== Given data ==

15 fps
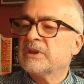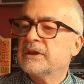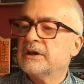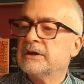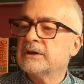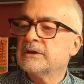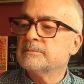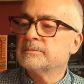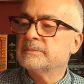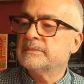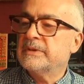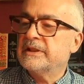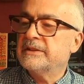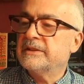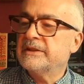Um,
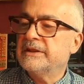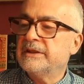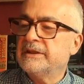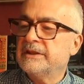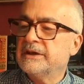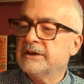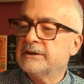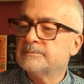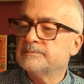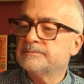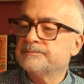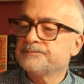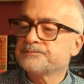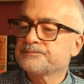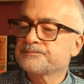the um,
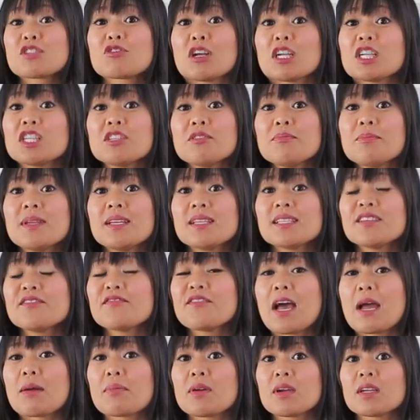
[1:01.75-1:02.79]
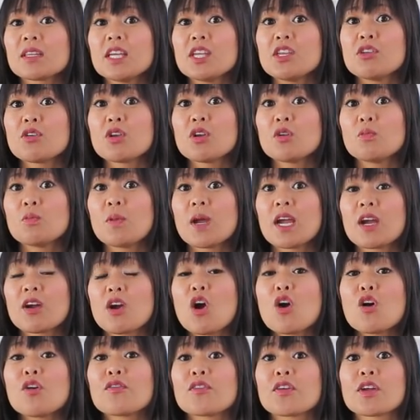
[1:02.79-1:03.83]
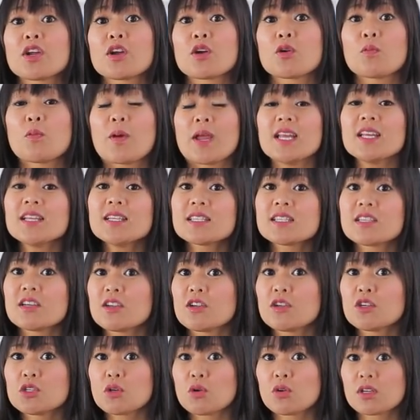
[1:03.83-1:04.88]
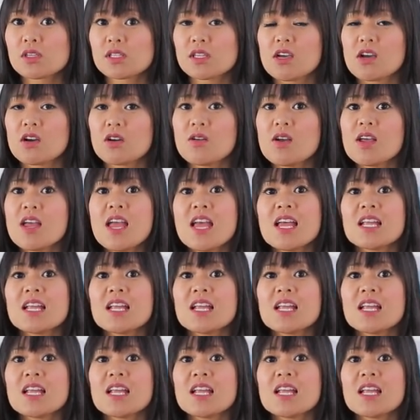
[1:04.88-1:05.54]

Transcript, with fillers: a stretchy piece of fabric that you can wear over your waist and your torso.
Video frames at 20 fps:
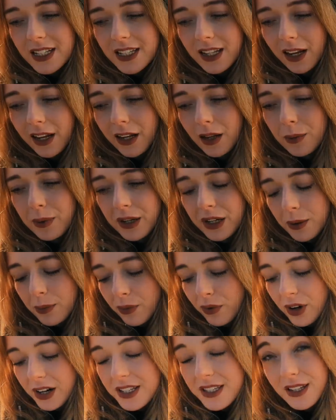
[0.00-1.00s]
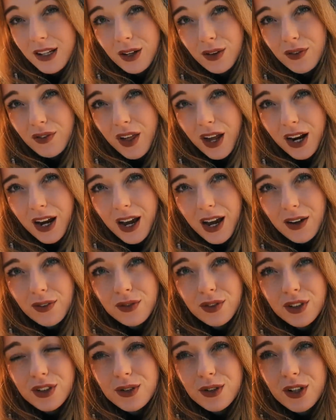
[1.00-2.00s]
it's a little bit impressive that I
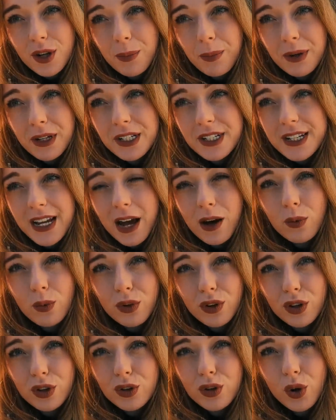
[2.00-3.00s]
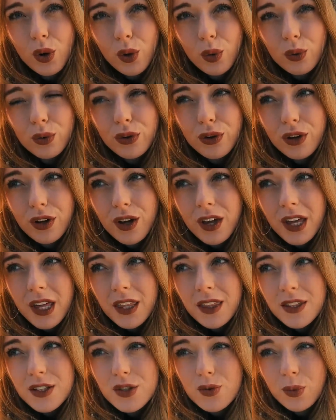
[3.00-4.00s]
haven't been down with a cold
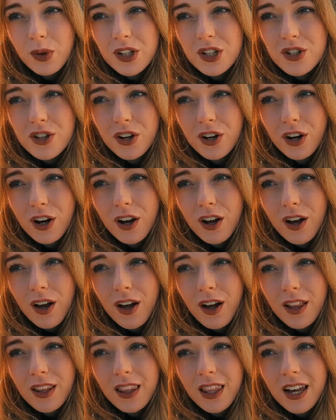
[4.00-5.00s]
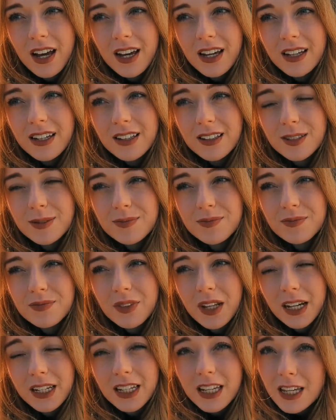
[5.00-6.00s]
this winter. Like,
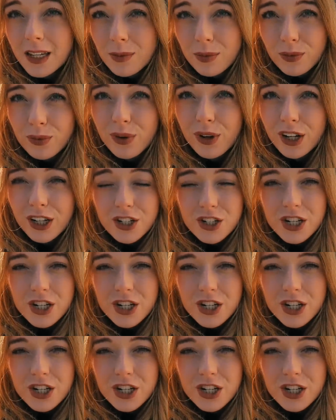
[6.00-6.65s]
I keep really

===

> [Work item]:
Copy the records exactly. Skip the images.

> [Result of this exercise]:
15 fps
Um,
the um,
[1:01.75-1:02.79]
[1:02.79-1:03.83]
[1:03.83-1:04.88]
[1:04.88-1:05.54]

Transcript, with fillers: a stretchy piece of fabric that you can wear over your waist and your torso.
Video frames at 20 fps:
[0.00-1.00s]
[1.00-2.00s]
it's a little bit impressive that I
[2.00-3.00s]
[3.00-4.00s]
haven't been down with a cold
[4.00-5.00s]
[5.00-6.00s]
this winter. Like,
[6.00-6.65s]
I keep really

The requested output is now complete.